IL-8 and MCP-1 Impact on Tau Phosphorylation and Phosphatase Activity

Background: Chronic inflammation is a feature of Alzheimer's disease (AD), resulting in excessive production of inflammatory mediators that can lead to neuroinflammation, contributing to alterations in A beta production and deposition as Senile Plaques (SPs), and to neurofibrillary tangles (NFTs) formation, due to hyperphosphorylated Tau protein. Objective: This work addressed the impact of the interleukin-8 (IL-8) and monocyte chemoattractant protein-1 (MCP-1), two chemokines, on Tau phosphorylation; and also evaluated the chemokines' levels in plasma using samples from a regional cohort. Methods: Human neuronal SH-SY5Y cells exposed to IL-8 and MCP-1 chemokines were monitored for their protein and phosphorylated protein levels by western blotting analysis. A serine/threonine protein phosphatase (PPs) activity assay was employed to monitor PPs activity.

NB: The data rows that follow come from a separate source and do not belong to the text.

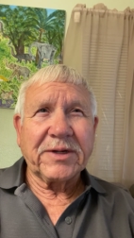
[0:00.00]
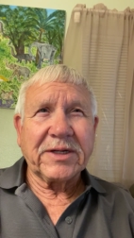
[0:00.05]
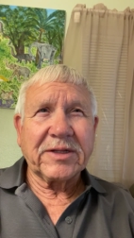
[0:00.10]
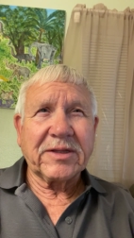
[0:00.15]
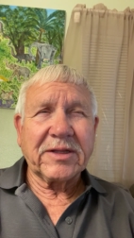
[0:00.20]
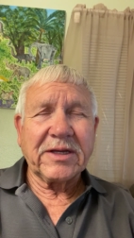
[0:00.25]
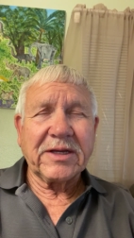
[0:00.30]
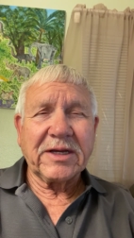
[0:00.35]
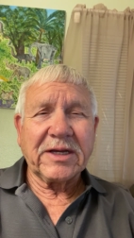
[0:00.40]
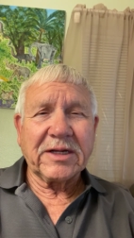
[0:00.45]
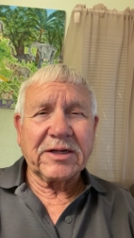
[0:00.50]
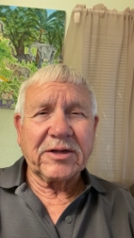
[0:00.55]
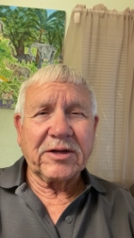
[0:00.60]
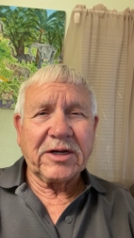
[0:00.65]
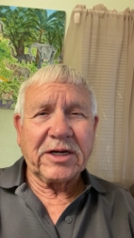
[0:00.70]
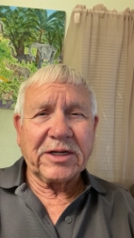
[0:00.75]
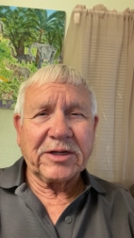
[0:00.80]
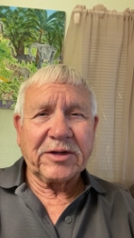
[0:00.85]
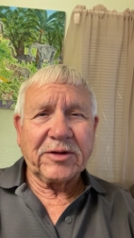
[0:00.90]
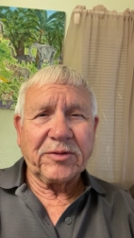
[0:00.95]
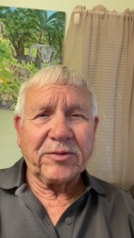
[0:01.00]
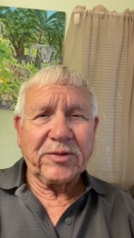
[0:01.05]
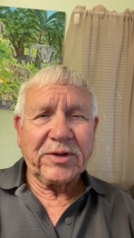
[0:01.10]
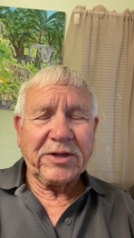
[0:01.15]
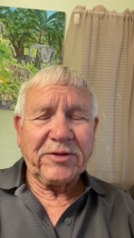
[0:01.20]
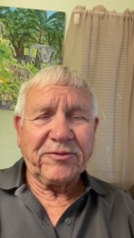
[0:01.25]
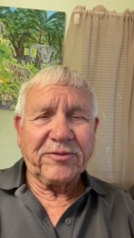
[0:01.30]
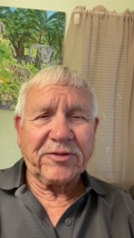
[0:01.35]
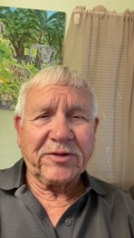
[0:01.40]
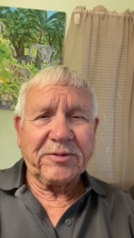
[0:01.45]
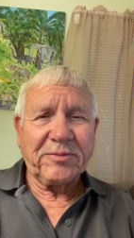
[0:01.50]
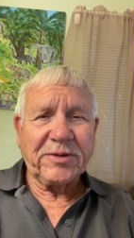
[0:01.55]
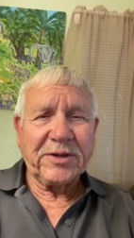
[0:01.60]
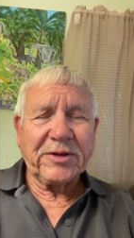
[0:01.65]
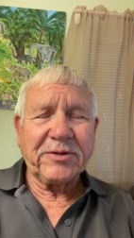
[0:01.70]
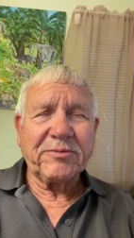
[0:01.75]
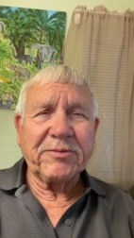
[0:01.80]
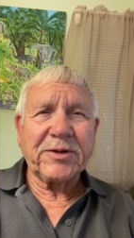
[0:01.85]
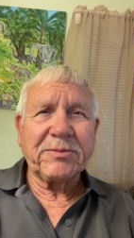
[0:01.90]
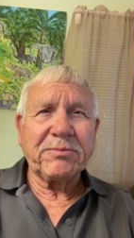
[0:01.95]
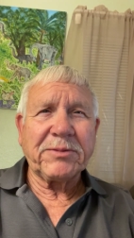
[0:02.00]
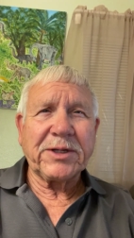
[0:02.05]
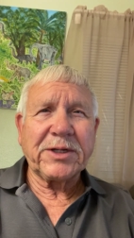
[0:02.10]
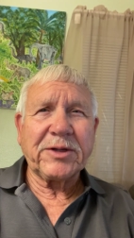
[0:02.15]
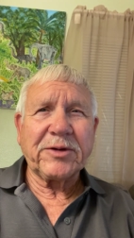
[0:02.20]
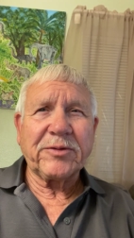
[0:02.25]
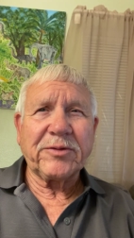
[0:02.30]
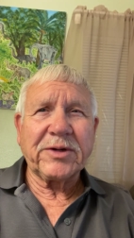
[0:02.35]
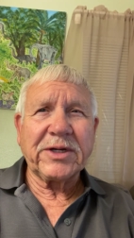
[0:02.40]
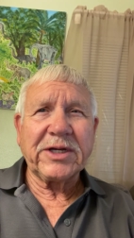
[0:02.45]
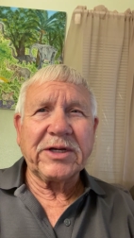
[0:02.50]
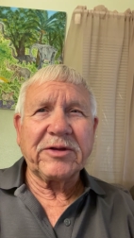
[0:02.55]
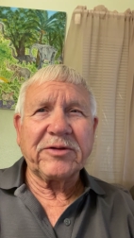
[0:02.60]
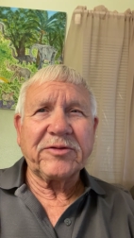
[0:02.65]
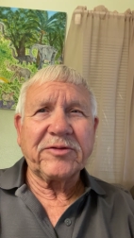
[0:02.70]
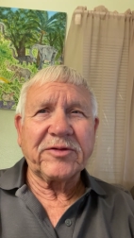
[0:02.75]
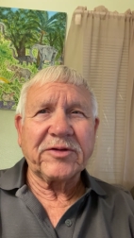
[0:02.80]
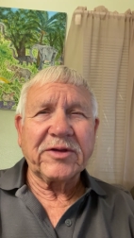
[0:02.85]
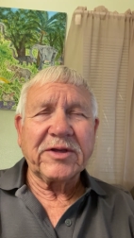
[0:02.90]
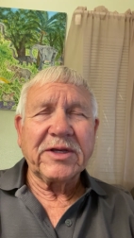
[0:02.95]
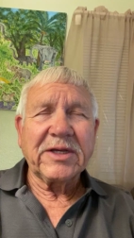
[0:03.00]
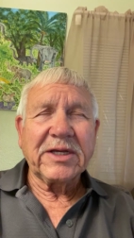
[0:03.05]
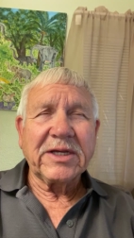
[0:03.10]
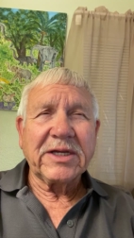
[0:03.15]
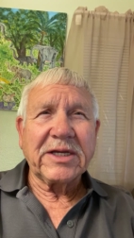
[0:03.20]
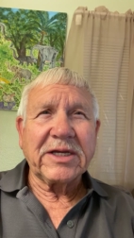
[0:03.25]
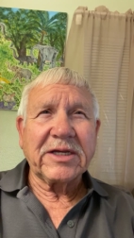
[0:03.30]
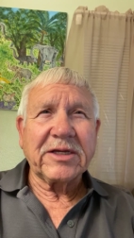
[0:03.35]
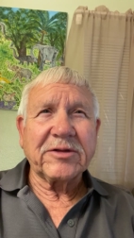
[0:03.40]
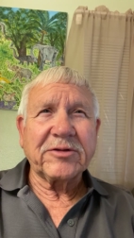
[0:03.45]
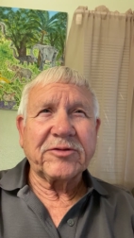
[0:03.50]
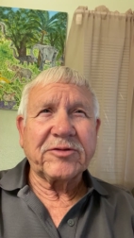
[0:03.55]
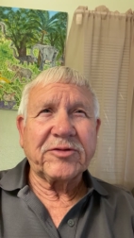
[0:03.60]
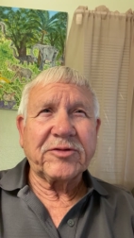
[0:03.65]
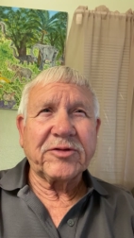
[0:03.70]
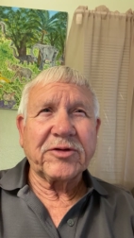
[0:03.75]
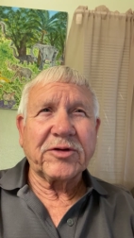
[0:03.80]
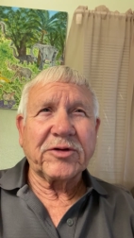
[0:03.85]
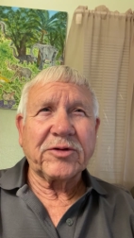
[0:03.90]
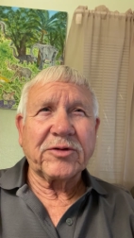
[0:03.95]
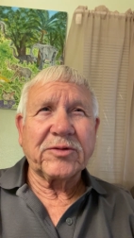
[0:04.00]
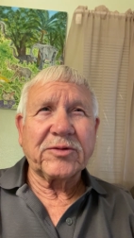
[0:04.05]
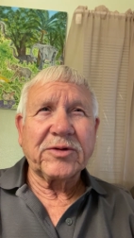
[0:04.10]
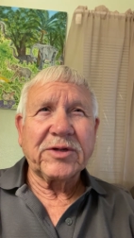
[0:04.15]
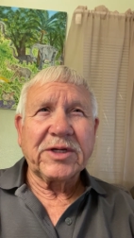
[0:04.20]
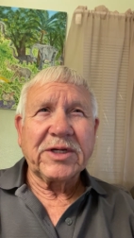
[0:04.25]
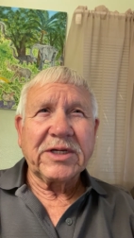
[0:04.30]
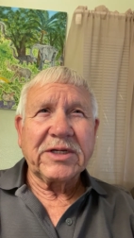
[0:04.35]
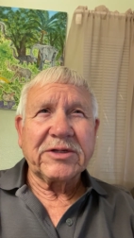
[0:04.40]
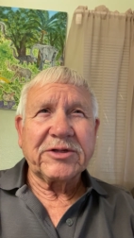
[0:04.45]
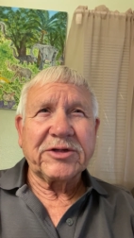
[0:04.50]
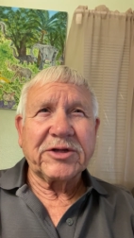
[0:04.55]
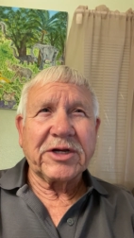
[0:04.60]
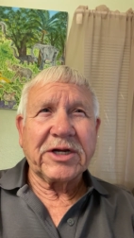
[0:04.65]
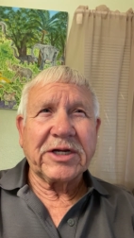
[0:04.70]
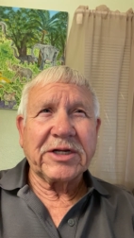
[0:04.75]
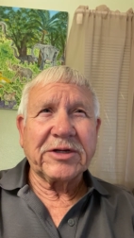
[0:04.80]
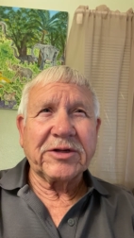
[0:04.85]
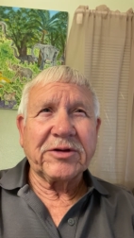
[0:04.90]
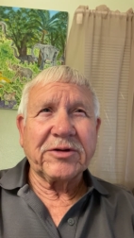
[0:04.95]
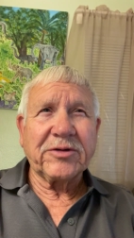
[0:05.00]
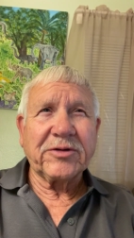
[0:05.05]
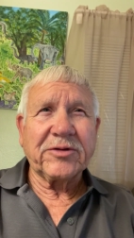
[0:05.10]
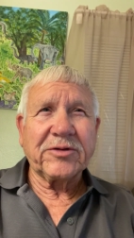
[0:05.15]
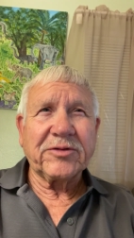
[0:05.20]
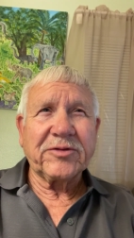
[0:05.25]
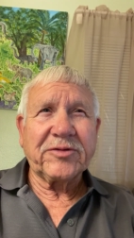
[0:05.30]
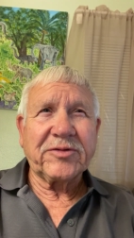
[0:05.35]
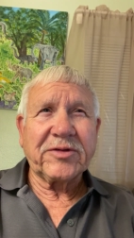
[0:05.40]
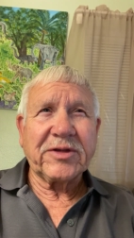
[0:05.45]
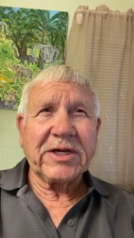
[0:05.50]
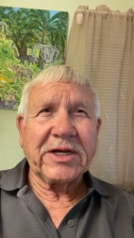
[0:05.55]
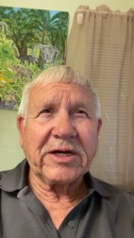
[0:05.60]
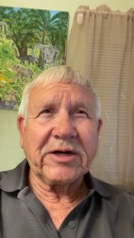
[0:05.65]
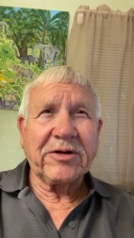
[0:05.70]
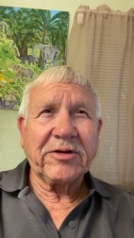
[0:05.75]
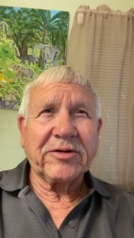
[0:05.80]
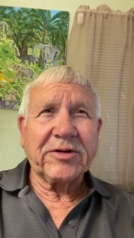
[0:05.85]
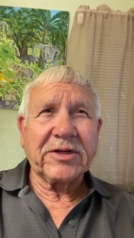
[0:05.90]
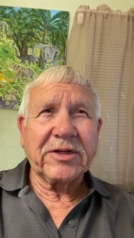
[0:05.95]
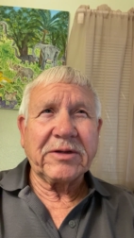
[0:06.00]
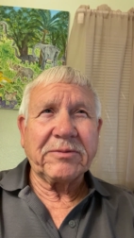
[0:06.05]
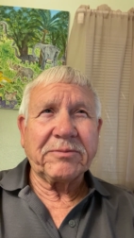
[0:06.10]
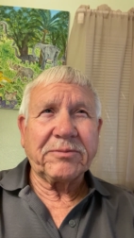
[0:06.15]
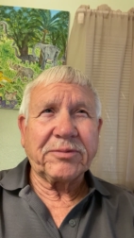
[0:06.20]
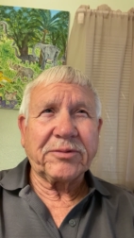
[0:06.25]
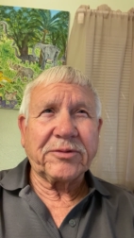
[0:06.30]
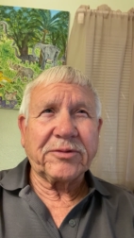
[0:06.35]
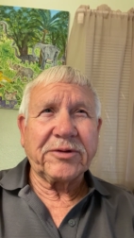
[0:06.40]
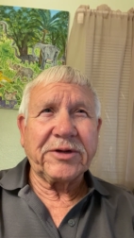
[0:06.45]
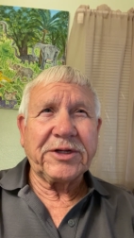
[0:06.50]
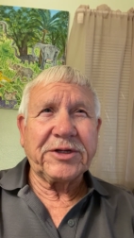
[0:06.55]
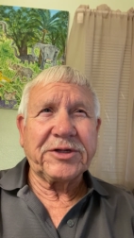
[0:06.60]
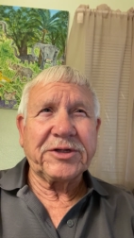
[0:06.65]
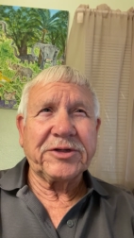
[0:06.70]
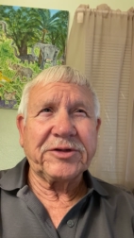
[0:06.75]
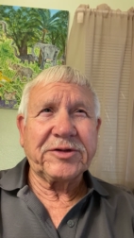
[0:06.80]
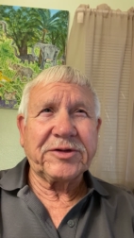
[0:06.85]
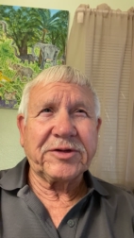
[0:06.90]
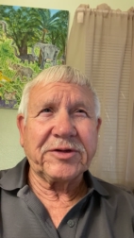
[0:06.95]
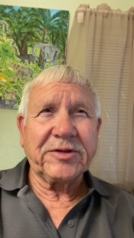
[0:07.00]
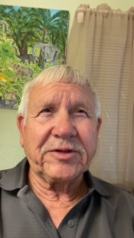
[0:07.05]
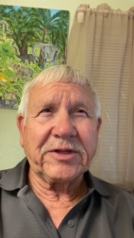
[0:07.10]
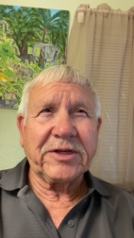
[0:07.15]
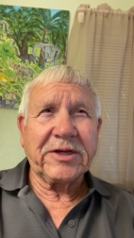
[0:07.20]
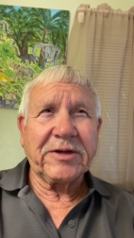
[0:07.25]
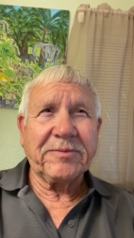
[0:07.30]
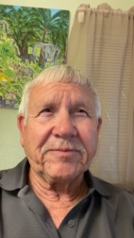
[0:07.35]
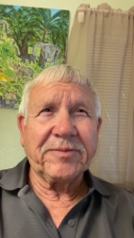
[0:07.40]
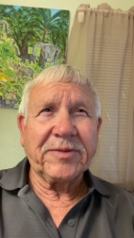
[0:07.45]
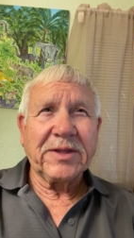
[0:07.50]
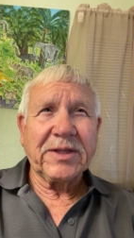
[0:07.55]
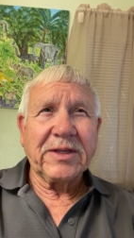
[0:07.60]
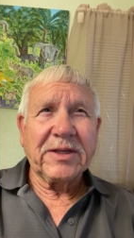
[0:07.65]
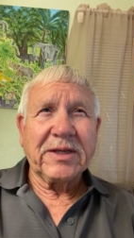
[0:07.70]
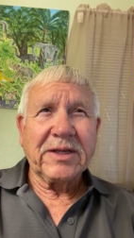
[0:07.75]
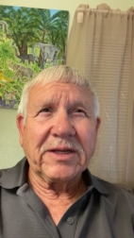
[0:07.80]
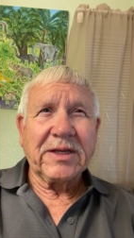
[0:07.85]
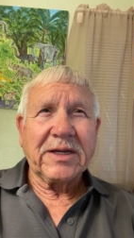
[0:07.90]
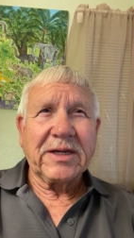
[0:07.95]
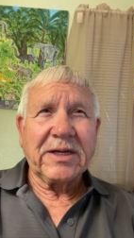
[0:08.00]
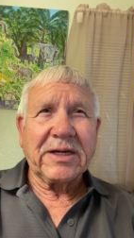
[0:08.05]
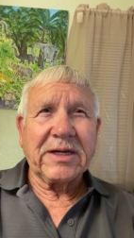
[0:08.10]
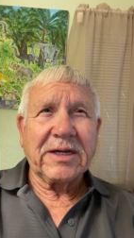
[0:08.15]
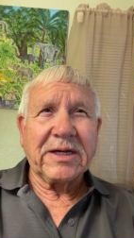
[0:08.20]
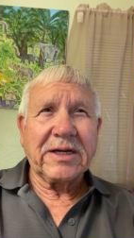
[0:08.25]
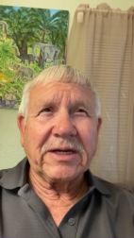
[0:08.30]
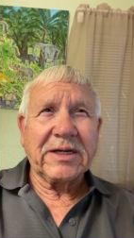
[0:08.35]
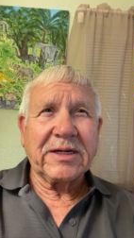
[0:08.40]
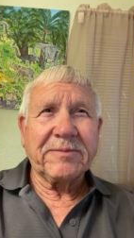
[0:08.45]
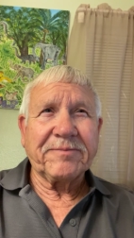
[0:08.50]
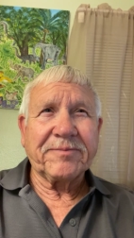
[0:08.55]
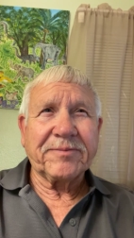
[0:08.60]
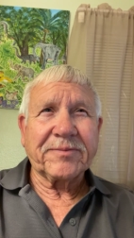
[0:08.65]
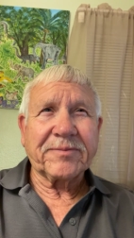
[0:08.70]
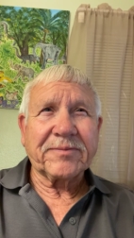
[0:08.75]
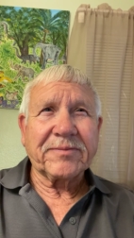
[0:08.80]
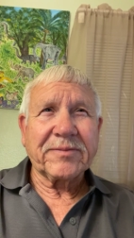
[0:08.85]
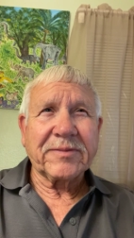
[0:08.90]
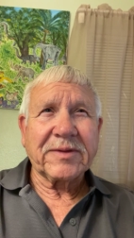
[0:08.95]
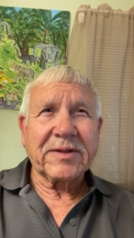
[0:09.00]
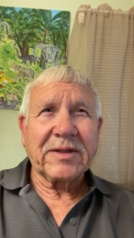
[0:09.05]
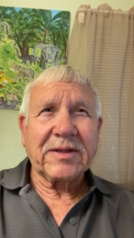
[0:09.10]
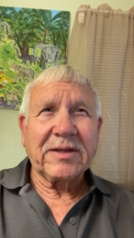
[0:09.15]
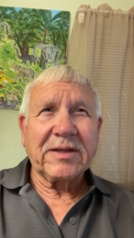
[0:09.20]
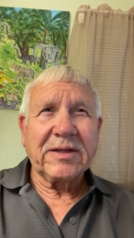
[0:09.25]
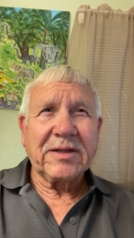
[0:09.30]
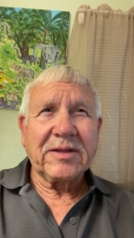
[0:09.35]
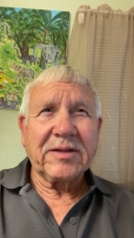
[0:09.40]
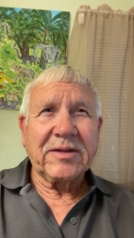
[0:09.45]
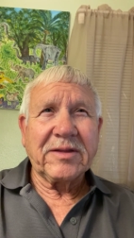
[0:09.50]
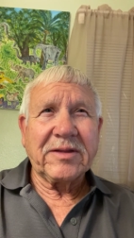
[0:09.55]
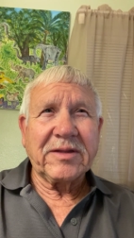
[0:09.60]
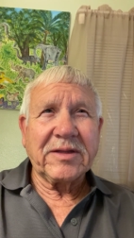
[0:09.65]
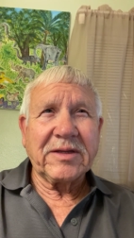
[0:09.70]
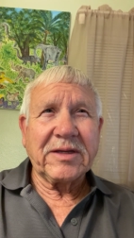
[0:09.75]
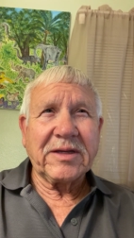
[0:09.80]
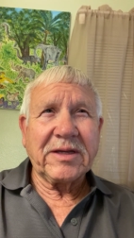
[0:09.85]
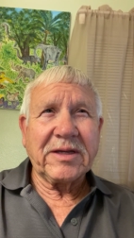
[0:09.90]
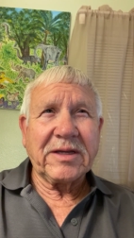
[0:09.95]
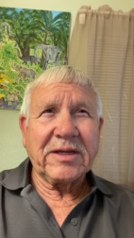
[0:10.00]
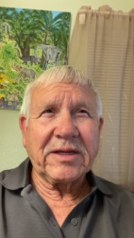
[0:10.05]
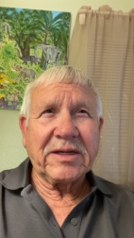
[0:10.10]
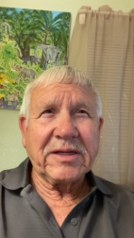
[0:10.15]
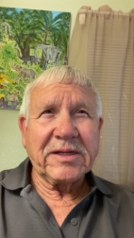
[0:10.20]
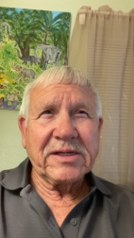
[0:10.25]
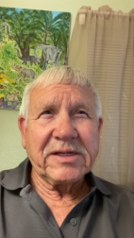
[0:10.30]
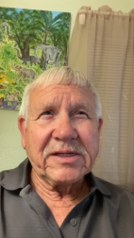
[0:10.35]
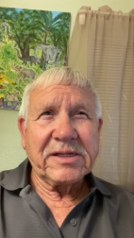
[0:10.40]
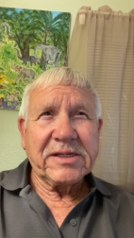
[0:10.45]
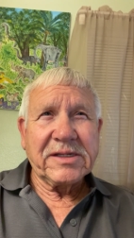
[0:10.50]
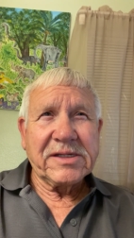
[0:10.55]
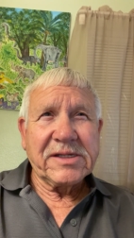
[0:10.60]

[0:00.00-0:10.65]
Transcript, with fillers: but they had gotten away from him in many ways. And so John goes out and preaches to them um, the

Subsequently, flow cytometry was used to monitor chemokines levels in plasma samples from individuals with cognitive deficits. Results: Chemokines' exposure resulted only in minor cytotoxicity effects on SH-SY5Y, and in increased Tau phosphorylation, particularly at the S396 residue. Tau phosphorylation correlated with PPs inhibition and was consistent with GSK3 beta phosphorylation-mediated inhibition. Subsequent analysis of plasma from individuals with cognitive deficits showed that IL-8 levels were decreased. Conclusion: Data shows that both chemokines tested can exert an effect on GSK3 beta phosphorylation and modulate PPs activity, potentially resulting in increased Tau phosphorylation and subsequent NFTs formation. One can deduce that increased chemokines stimulation during chronic inflammation can exacerbate this event. The work contributes to a better understanding of the mode of action of these chemokines on AD pathogenesis and opens novel research avenues.